Who is Jesus and what does it mean to be a Christian? Those are not the kind of questions that are easy to ask, in OR out of church. If you ask it out in public, like to your server in the middle of lunch, or to the kid sitting next to you in geometry, you are likely to get a look. Or at least that’s what we expect. And, ironically, I think a lot of folks would be hesitant to ask at church because we have this kind of cultural expectation that people at church have it together and have it figured out. Ha! My first response is, “Welcome to Good Shepherd!” We don’t have it together and we haven’t figured everything out. So ask away!
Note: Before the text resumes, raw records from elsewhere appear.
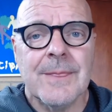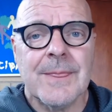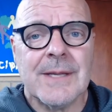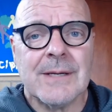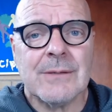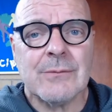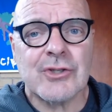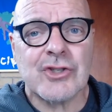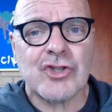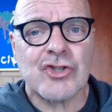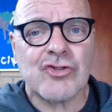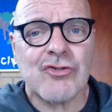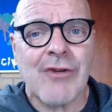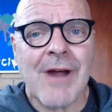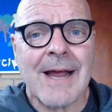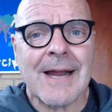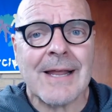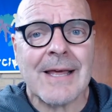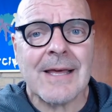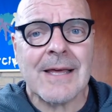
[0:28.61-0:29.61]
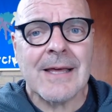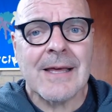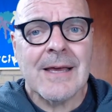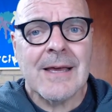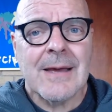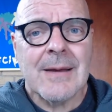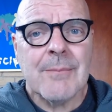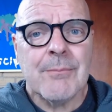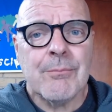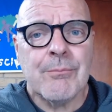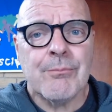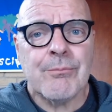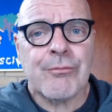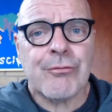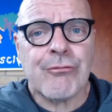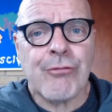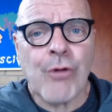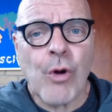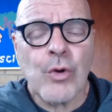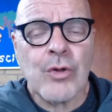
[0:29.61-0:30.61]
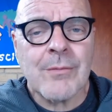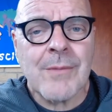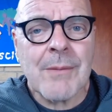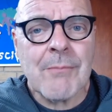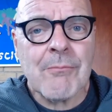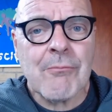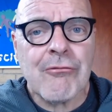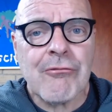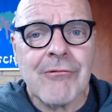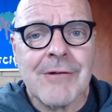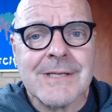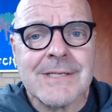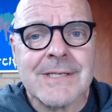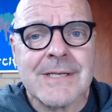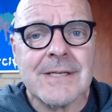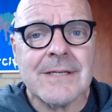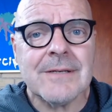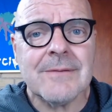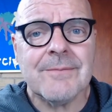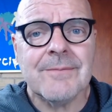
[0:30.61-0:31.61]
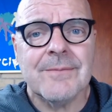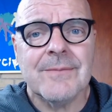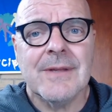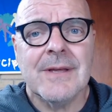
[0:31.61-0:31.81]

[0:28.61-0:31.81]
and was trying to throw them in prison.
In fact, if you ever come to one of our Sunday morning classes or Bible studies or Wings Night or any other gathering, I hope that will be clear.

But even if you don’t believe me, this morning’s reading is just the thing. It’s the story of a man – a prominent religious leader, of all people! – who sneaks to see Jesus at night, when people won’t see him; and he asks those very questions. And we get to listen in. We get to read and hear this very open conversation back and forth between Jesus and Nicodemus (I’ll call him ‘Nick’ for short). So let me describe the conversation to you and then we’ll ponder what that might mean for us today.

Question #1: Who is Jesus?

Nick actually didn’t ask this question outright. But it was the underlying question. Basically, the story was getting out about Jesus. He is credited with some crazy-sounding stuff… people’s lives changed, miracle stories, claims to divinity. What’s it all about and is he for real? There must be a good explanation to all this – some good morals or life-lessons or something to learn from Jesus. But nothing more than that, right?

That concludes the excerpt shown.